- **Task data**
= = = = =

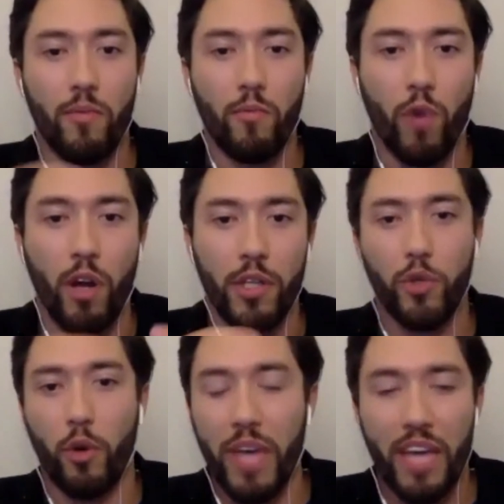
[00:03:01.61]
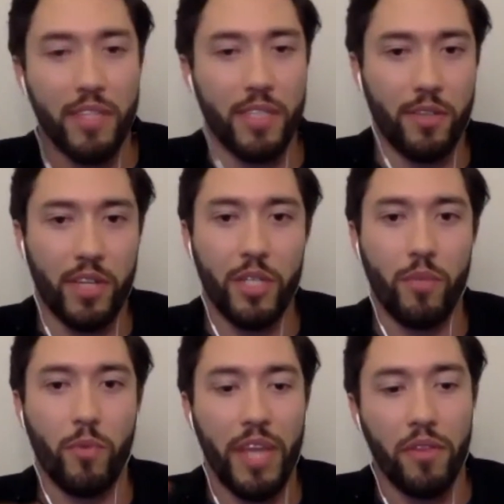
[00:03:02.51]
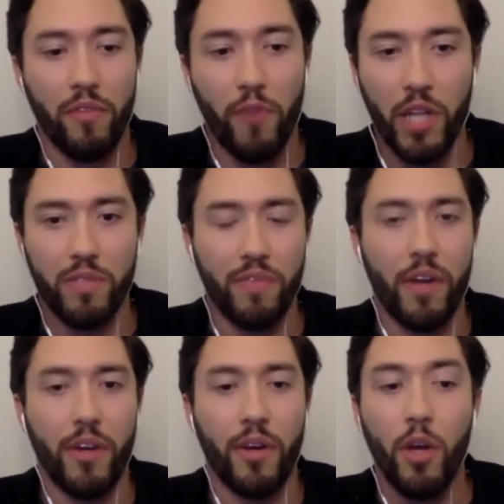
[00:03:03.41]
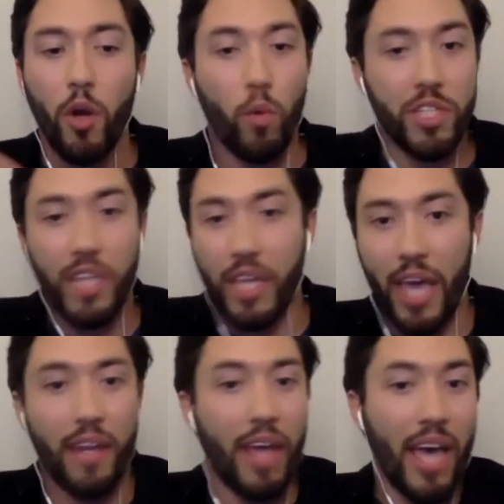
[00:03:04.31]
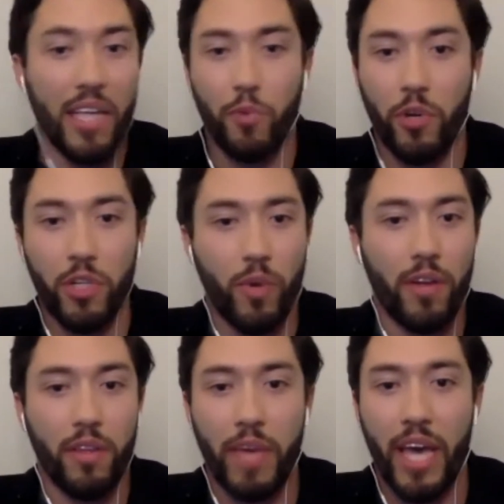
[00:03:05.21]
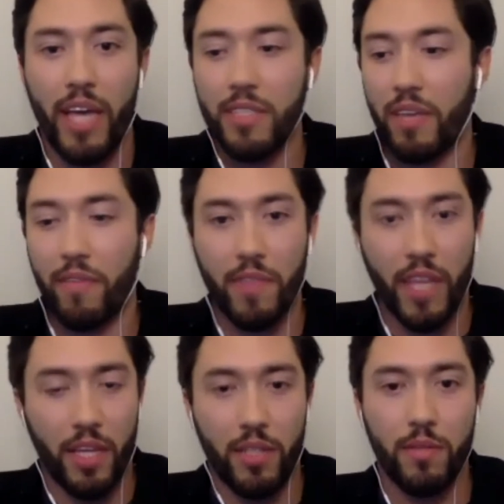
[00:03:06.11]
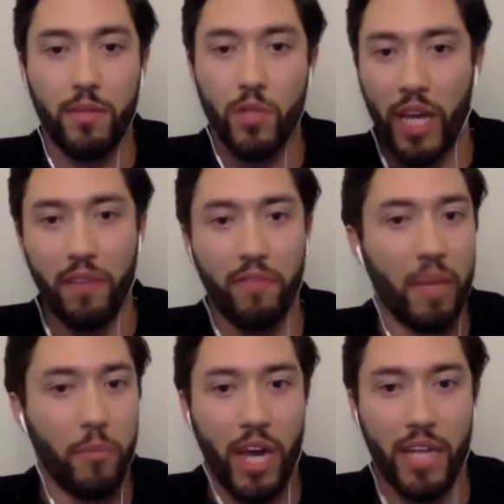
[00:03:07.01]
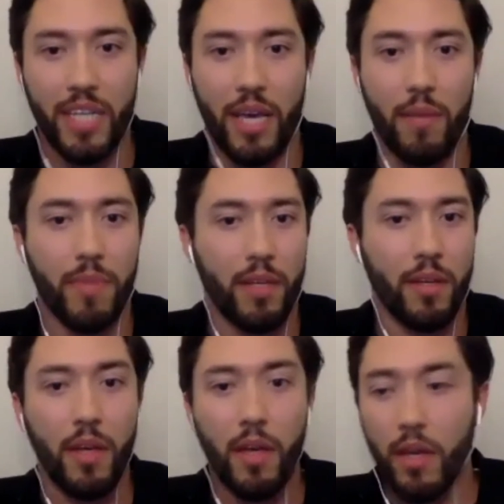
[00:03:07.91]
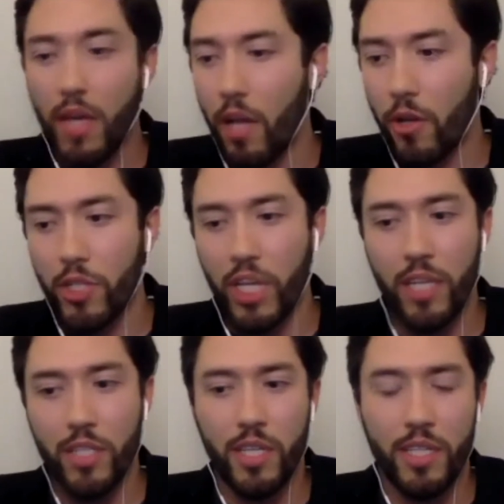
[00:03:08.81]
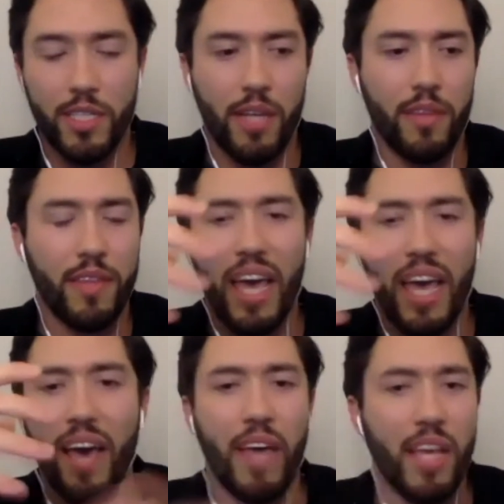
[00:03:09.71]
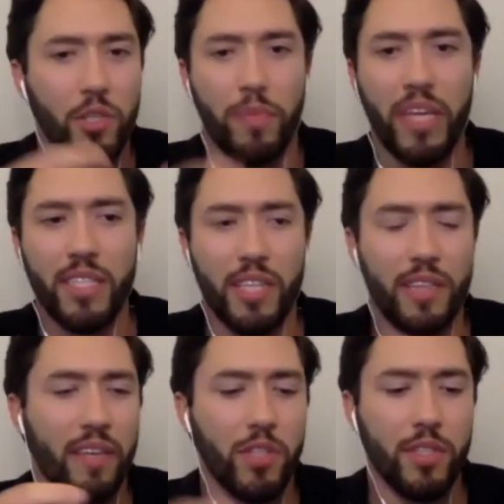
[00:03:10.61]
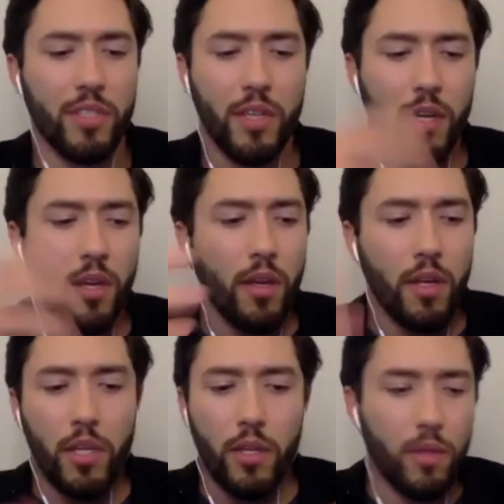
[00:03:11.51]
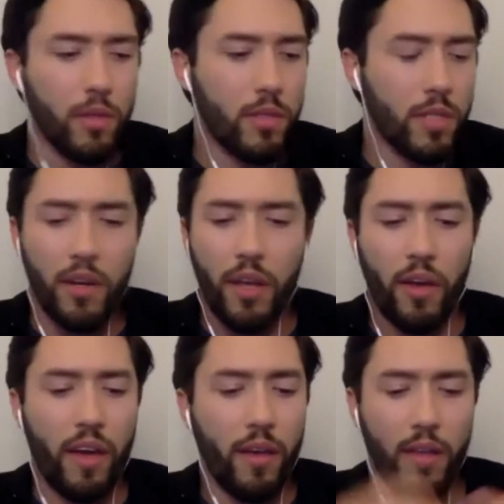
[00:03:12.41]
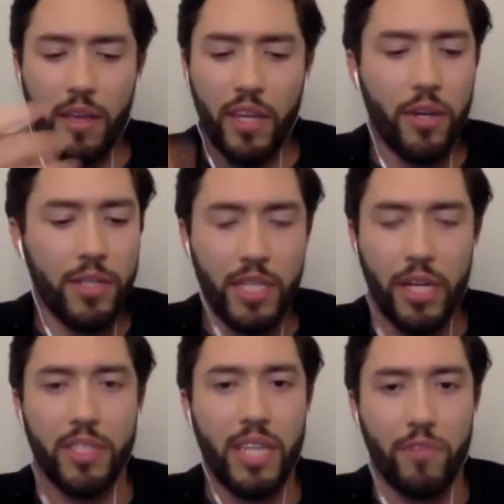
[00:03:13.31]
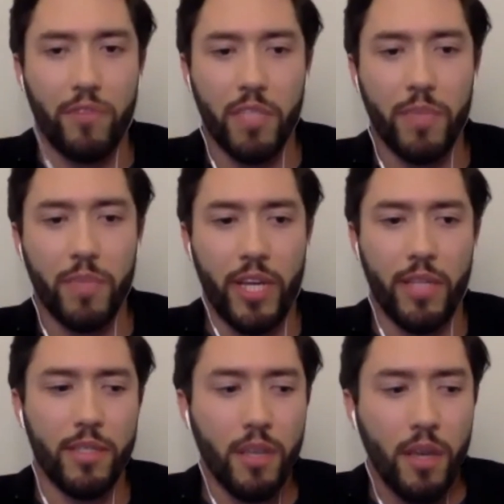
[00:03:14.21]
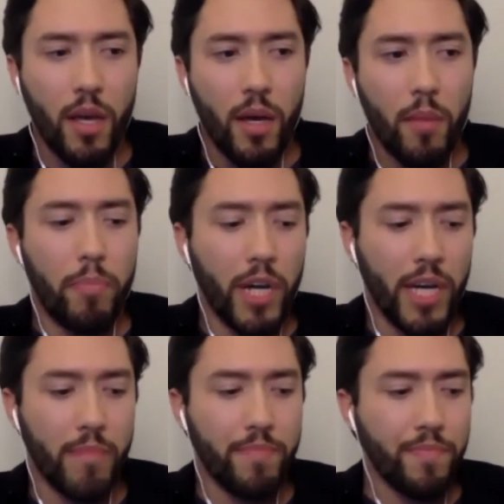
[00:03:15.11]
run a short path distillation without the fraction finder, which they can. It has worked well in the past. They can check vapor head temp and color changes, and they have SOPs that they've just done years and years after experience. But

= = = = =

- **Exercise**
Copy exactly the lines from the one containing "[00:03:05.21]" through the final line of the records above, both included, and leave out any pictures.

- **Response**
[00:03:05.21]
[00:03:06.11]
[00:03:07.01]
[00:03:07.91]
[00:03:08.81]
[00:03:09.71]
[00:03:10.61]
[00:03:11.51]
[00:03:12.41]
[00:03:13.31]
[00:03:14.21]
[00:03:15.11]
run a short path distillation without the fraction finder, which they can. It has worked well in the past. They can check vapor head temp and color changes, and they have SOPs that they've just done years and years after experience. But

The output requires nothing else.